Today is Bill of Rights Day, the day when the Bill of Rights was ratified 217 years ago. This holiday, along with Independence Day and Constitution Day, represents the real celebration of the great country we should be striving to maintain. Interestingly, while Independence Day is the most celebrated of the three our independence did nothing to guarantee any future liberties in this country. Our Constitution was supposed to help preserve our liberties by setting up a government structure that would be capable of securing our liberties from both internal and external forces which would seek to infringe upon them. The structure that was devised could not, in itself, guarantee that the government itself would not be an abuser of liberty – that is where the Bill of Rights comes in. The Bill of Rights spelled out the rights of citizens where the federal government would not be allowed to infringe (in theory). This is where the rubber meets the road. A monarchy with such a bill of rights – where those rights are truly upheld – would be as good a government as the three pronged government that the founders defined in the constitution. The real difference being that a monarchy would more easily overrun the individual rights without the checks in place of an independent judiciary etc.
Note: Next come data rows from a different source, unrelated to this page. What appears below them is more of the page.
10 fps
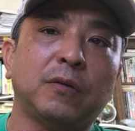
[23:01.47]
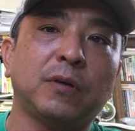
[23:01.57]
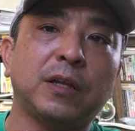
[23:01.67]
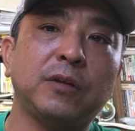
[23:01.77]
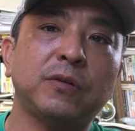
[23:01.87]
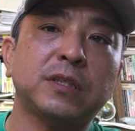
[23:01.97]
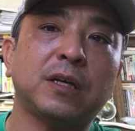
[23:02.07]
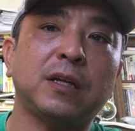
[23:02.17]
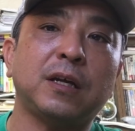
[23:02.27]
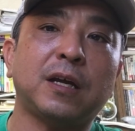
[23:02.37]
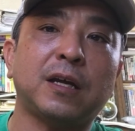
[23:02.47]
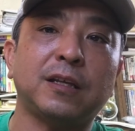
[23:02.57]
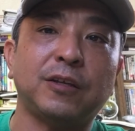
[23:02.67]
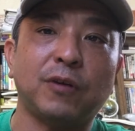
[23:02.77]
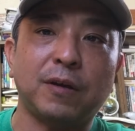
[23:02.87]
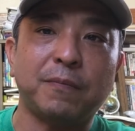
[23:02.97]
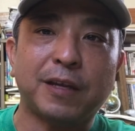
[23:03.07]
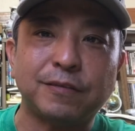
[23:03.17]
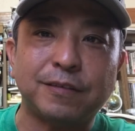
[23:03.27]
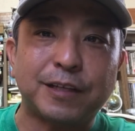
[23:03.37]
お金の力が弱ま
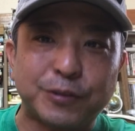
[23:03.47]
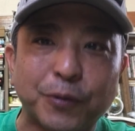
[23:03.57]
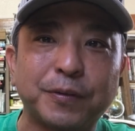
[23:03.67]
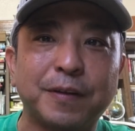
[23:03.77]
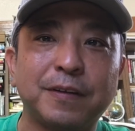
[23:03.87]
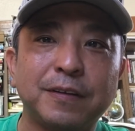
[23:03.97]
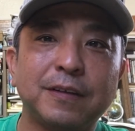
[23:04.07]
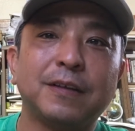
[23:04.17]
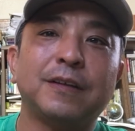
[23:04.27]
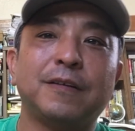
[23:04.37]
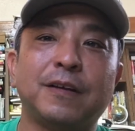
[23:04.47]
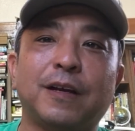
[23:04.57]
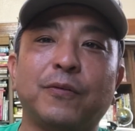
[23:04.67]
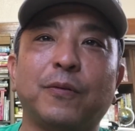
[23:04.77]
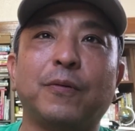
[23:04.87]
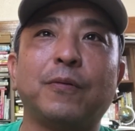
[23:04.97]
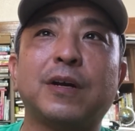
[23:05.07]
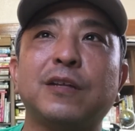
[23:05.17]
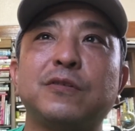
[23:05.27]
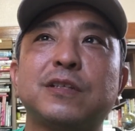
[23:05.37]
るんですよってあのお
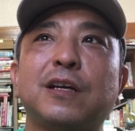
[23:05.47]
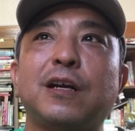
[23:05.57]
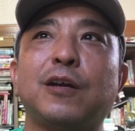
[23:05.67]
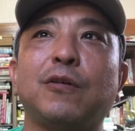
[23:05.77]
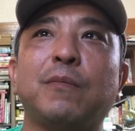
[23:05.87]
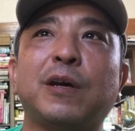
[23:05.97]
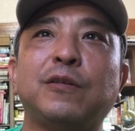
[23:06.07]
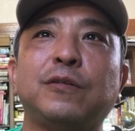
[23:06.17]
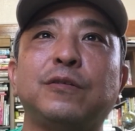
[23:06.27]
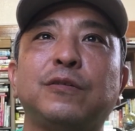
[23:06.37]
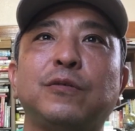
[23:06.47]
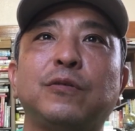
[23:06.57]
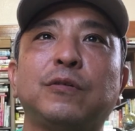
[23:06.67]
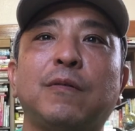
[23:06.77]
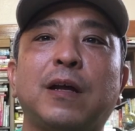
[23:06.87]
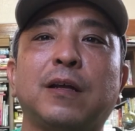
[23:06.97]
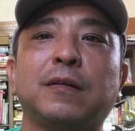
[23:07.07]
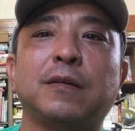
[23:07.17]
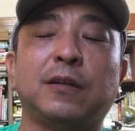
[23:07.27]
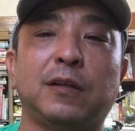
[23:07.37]
金の力が弱まるということは
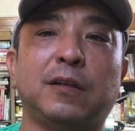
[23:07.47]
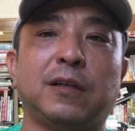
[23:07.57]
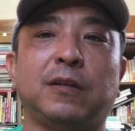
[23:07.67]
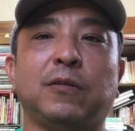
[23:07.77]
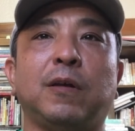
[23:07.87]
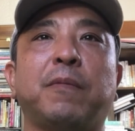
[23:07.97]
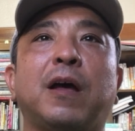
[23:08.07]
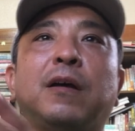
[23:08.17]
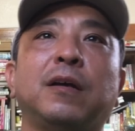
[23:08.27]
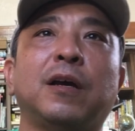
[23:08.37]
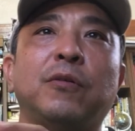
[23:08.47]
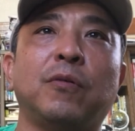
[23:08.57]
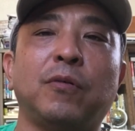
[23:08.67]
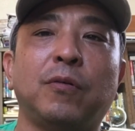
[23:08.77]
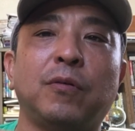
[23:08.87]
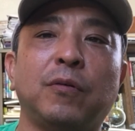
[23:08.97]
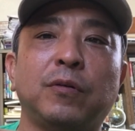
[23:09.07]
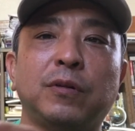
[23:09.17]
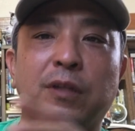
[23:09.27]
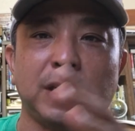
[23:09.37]
例えばあの
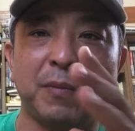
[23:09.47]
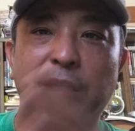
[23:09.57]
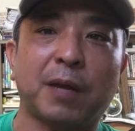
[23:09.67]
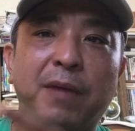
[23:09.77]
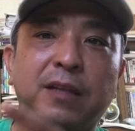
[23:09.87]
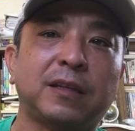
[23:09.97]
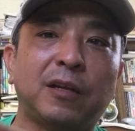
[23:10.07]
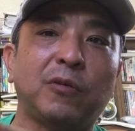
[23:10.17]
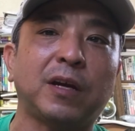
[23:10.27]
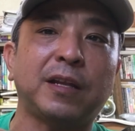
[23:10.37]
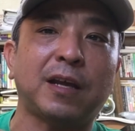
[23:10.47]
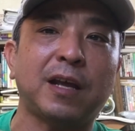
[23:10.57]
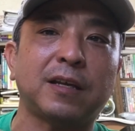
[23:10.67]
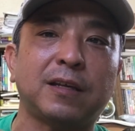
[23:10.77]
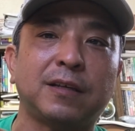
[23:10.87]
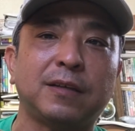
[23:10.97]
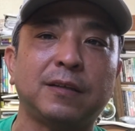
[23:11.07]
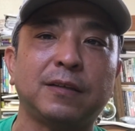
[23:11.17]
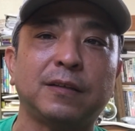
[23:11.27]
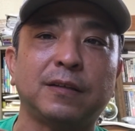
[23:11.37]
今溜まってるお金が
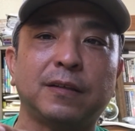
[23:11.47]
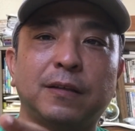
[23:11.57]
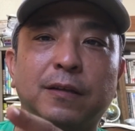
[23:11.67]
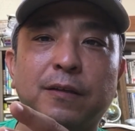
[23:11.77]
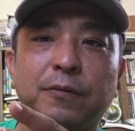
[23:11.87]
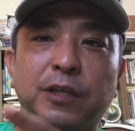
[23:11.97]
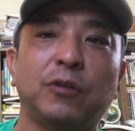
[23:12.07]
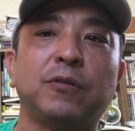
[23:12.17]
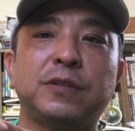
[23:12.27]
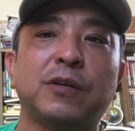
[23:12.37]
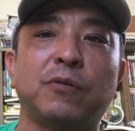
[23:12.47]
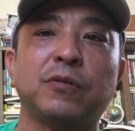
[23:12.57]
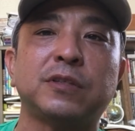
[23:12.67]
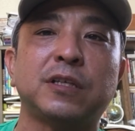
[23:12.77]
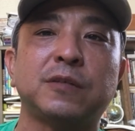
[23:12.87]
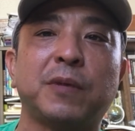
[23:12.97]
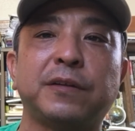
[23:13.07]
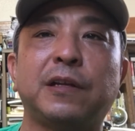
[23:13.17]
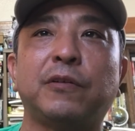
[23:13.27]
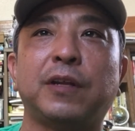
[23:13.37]
機能不全を起こしてしまっ
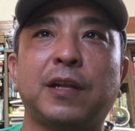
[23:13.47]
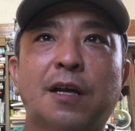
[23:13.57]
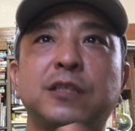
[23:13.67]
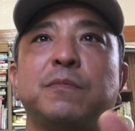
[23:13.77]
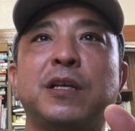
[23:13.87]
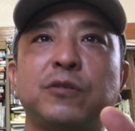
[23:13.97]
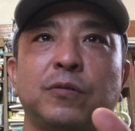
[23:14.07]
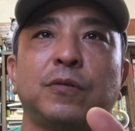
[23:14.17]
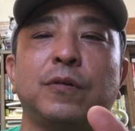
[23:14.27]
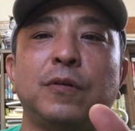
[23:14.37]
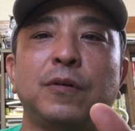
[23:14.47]
てるので流しましょうと、ね、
The original Bill of Rights had 12 amendments adopted by Congress. Numbers 3 – 12 were ratified in 1791. Number 2 was ratified as the 27th amendment in 1992. The first amendment proposed has not yet been ratified.
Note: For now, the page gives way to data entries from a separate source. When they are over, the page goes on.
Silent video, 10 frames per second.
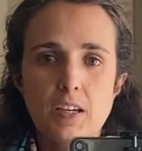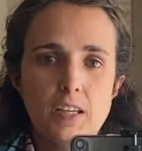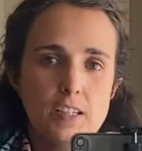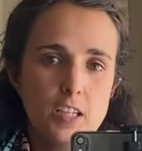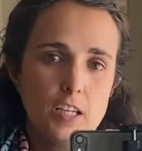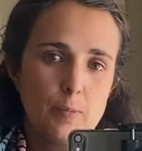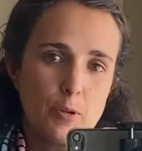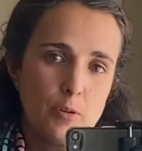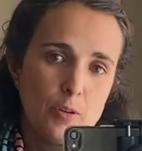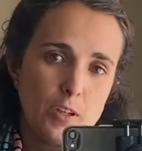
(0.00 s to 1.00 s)
y este
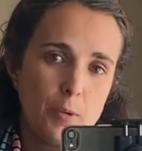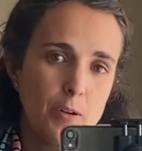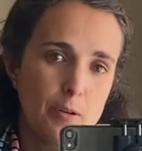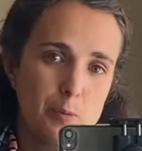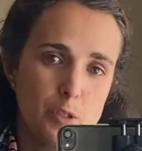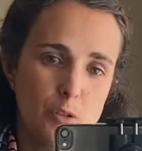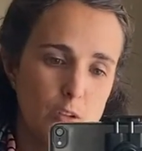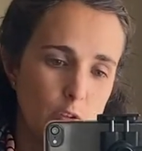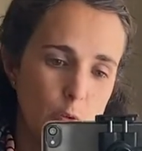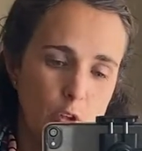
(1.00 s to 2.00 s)
pañuelo que también lo habéis visto ya,
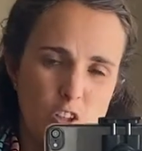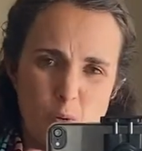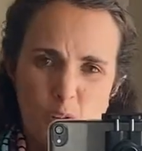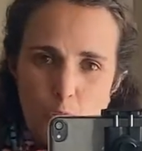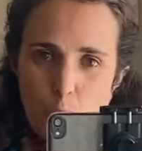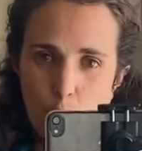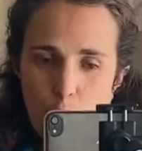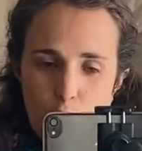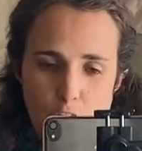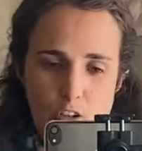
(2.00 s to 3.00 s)
hoy no me lo he quitado porque tengo un poco
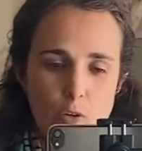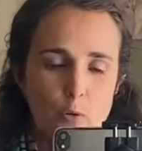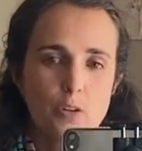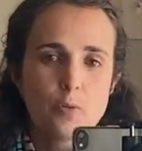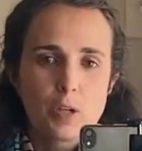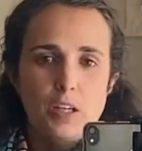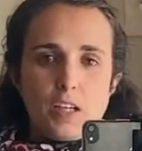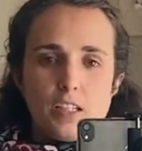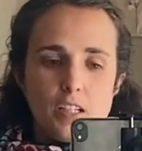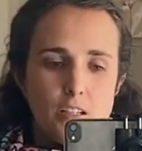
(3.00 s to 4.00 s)
de frío en el cuello
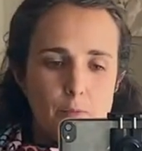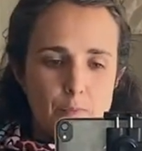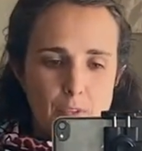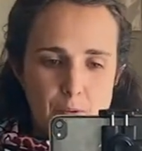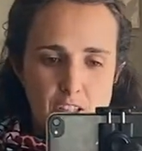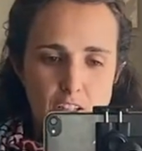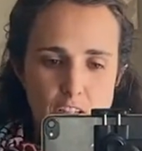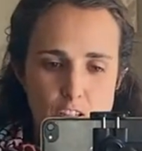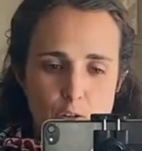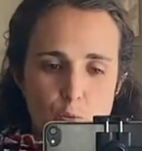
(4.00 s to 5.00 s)
porque esta camiseta tiene
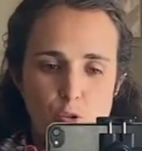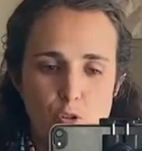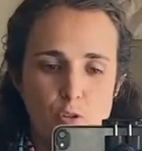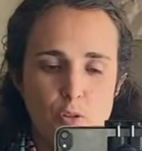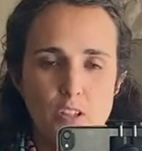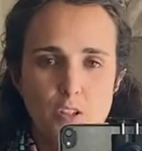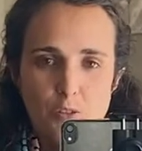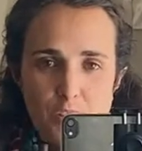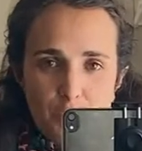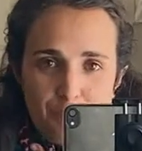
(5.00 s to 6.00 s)
así como mucho escote y
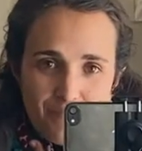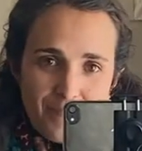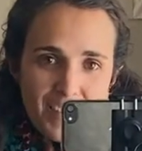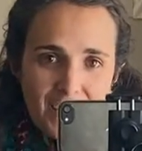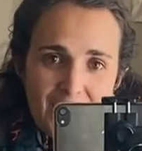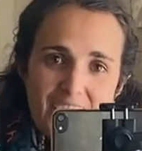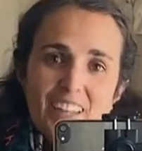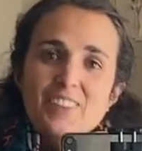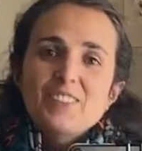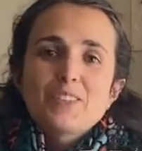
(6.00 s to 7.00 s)
entonces
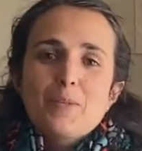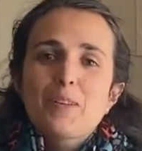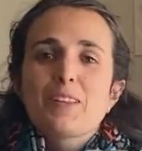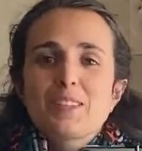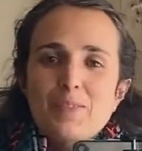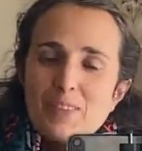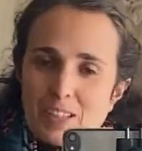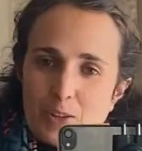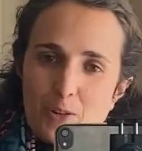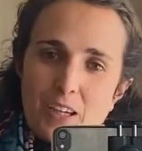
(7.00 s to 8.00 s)
como que me apetece estar más
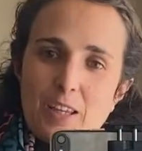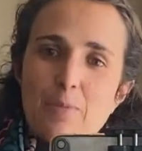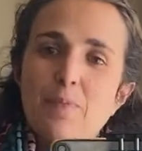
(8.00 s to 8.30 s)
recogida.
On this Bill of Rights Day I look with trepidation at a government and society where the first question of government is "What responsibilities can be assigned to the government?" The question should be "How can the government more fully ensure liberty among her people?" The first question brings an intrusive government which attempts to do the impossible. The last question would bring a government which is content to enforce liberty, thus setting the conditions where the society could accomplish greater things than ever before.
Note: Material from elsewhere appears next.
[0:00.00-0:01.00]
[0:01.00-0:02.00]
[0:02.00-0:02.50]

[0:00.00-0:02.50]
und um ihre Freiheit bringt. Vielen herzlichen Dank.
Tim Lynch of theĀ CATO Institute has a great rundown of how our Bill of Rights is faring in modern government. Jim Babka has some ideas about how we can get our government to protect those rights that they are so prone to trample.
Justice Thomas recently said in a speech that as he goes around the country, he finds that most people are quite passionate about making sure that their “Constitutional rights” are preserved, but that he is astounded by how few of these people actually know what their Constitutional rights entail. He lamented that most of the people he talks to know more about their cell phone contract than about the nation’s contract.
True. And the saddest part of that statement is that most people know nothing about their cell-phone contracts except how much they pay per month and how many minutes they get.